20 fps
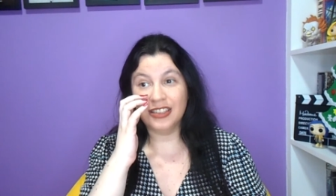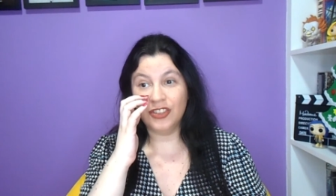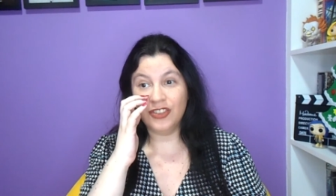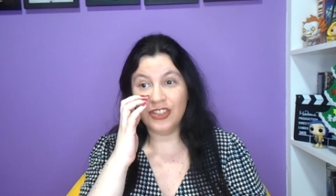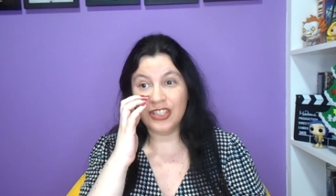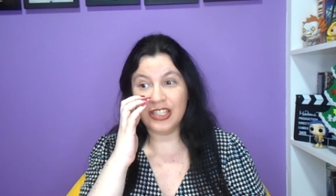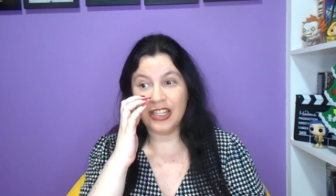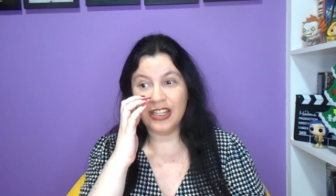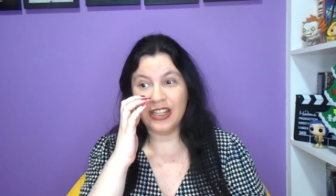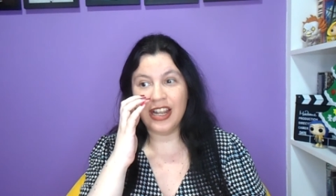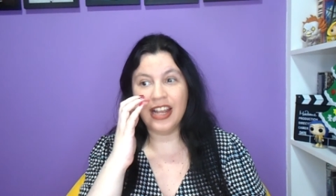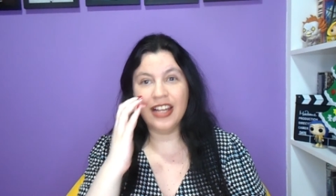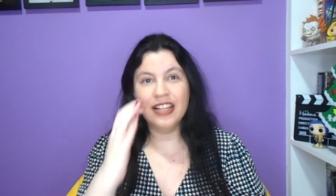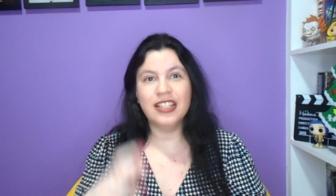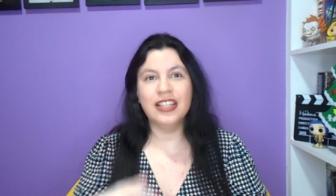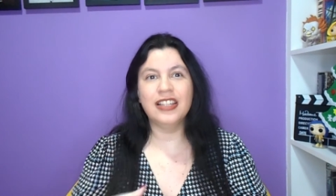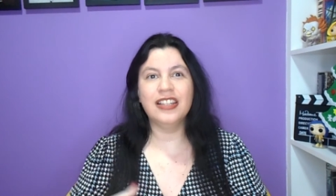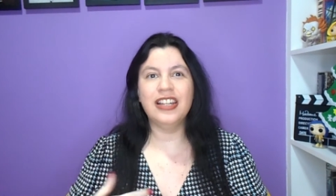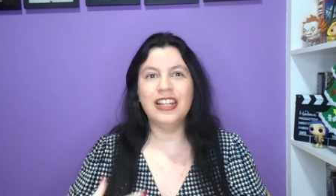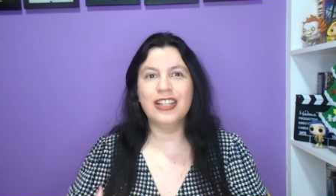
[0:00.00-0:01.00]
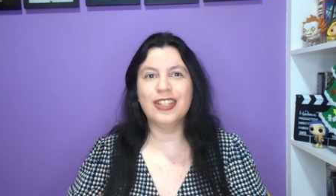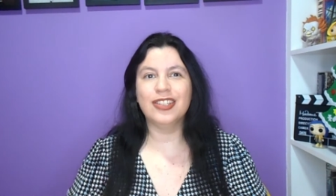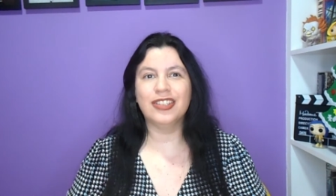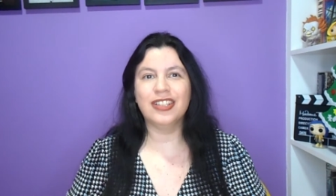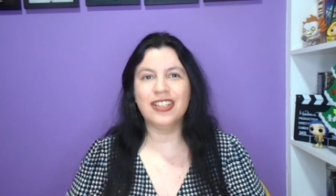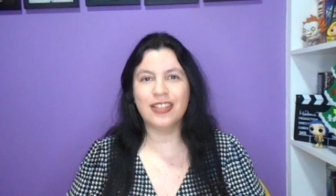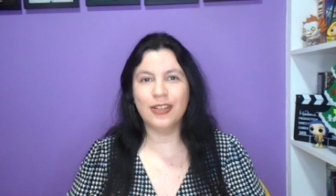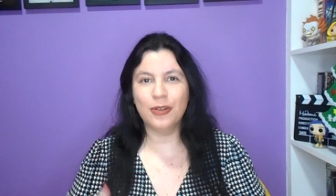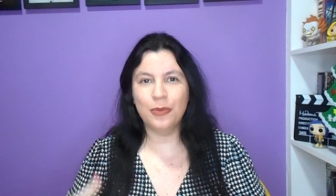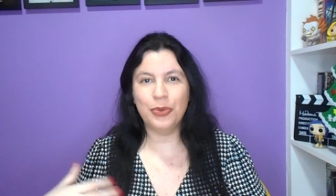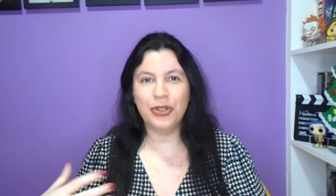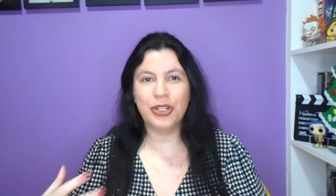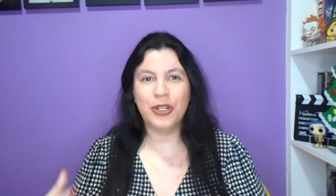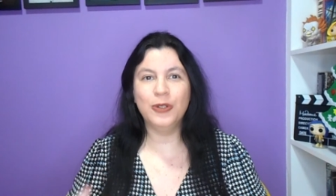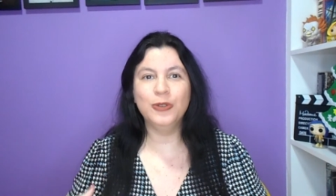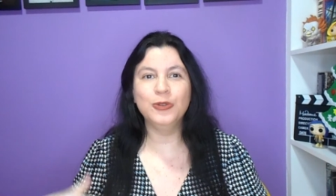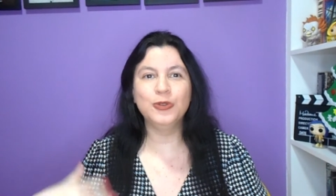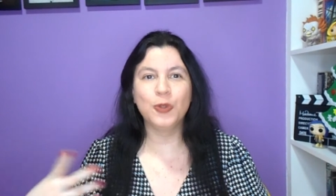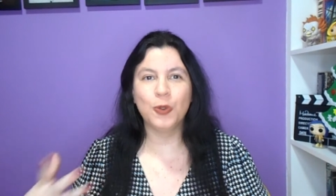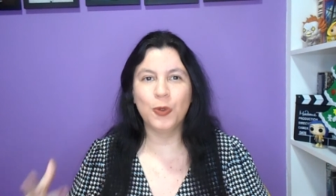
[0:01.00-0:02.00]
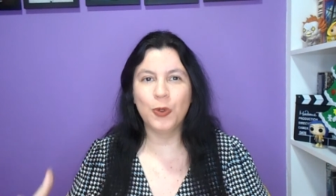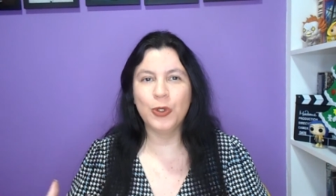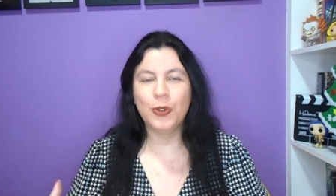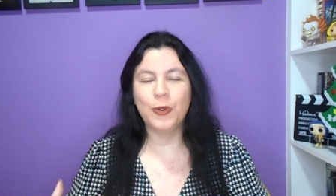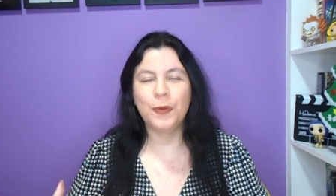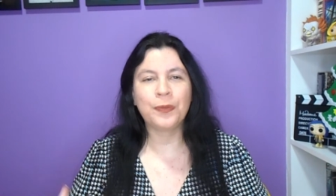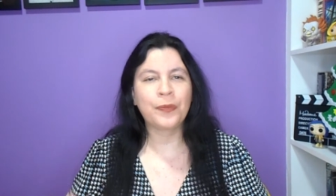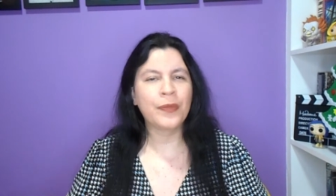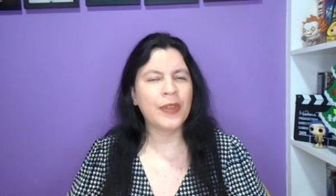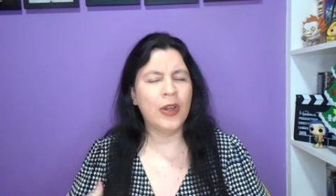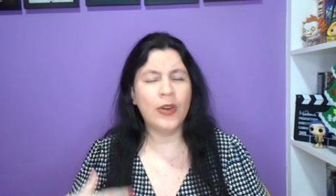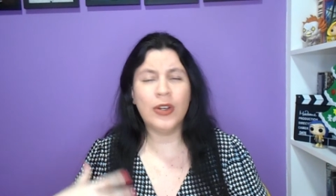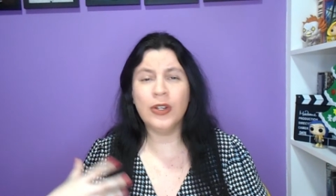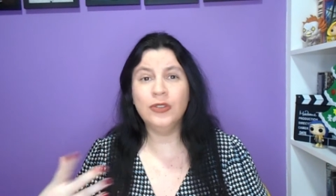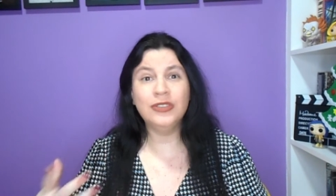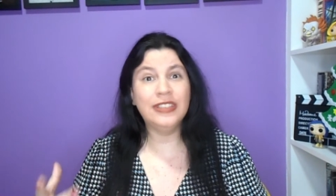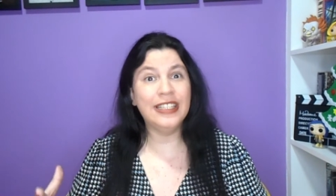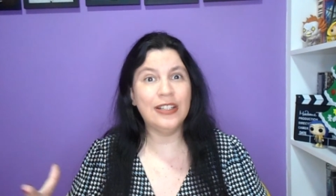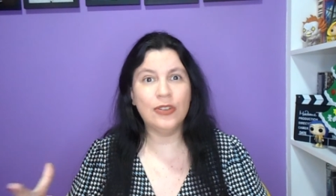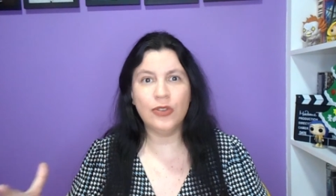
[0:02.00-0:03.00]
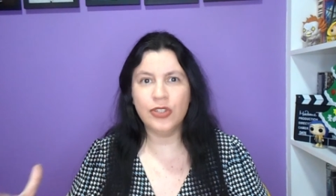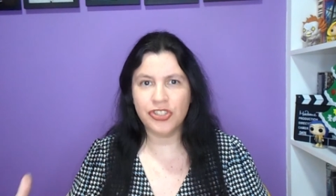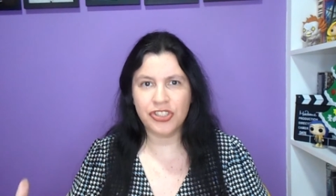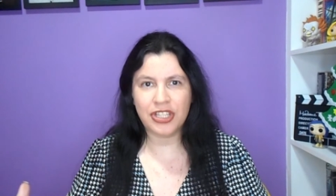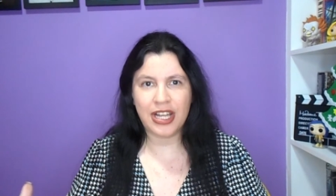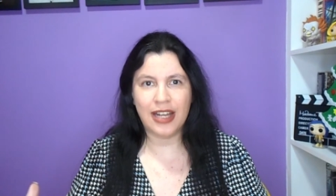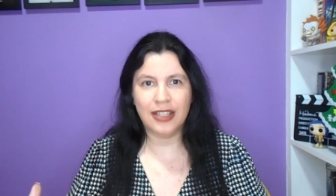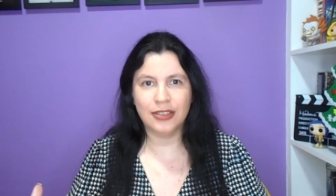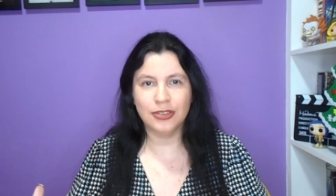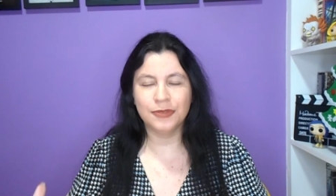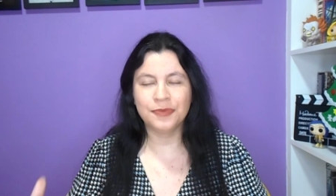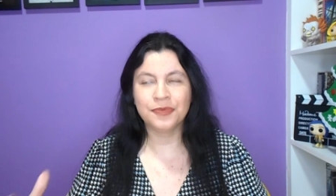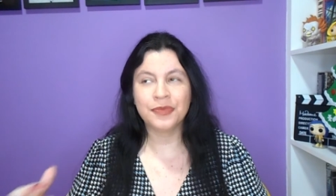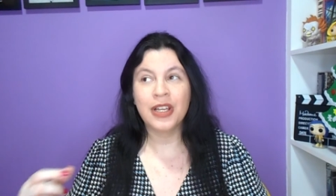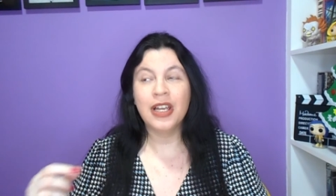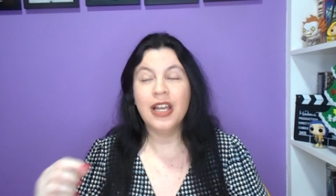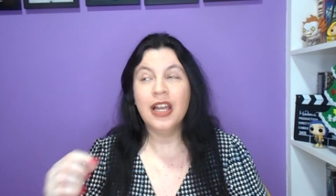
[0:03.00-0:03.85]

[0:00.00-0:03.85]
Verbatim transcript: Então assim, esse início tá sendo um pouquinho duro, não que eu não tenha gostado.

============================================================

* **PROBLEM TO WORK ON**
Which lines fall between the one containing "[0:01.00-0:02.00]" and the last line of the listing, both included? Give them again exactly, without the pictures.

* **WRITTEN SOLUTION**
[0:01.00-0:02.00]
[0:02.00-0:03.00]
[0:03.00-0:03.85]

[0:00.00-0:03.85]
Verbatim transcript: Então assim, esse início tá sendo um pouquinho duro, não que eu não tenha gostado.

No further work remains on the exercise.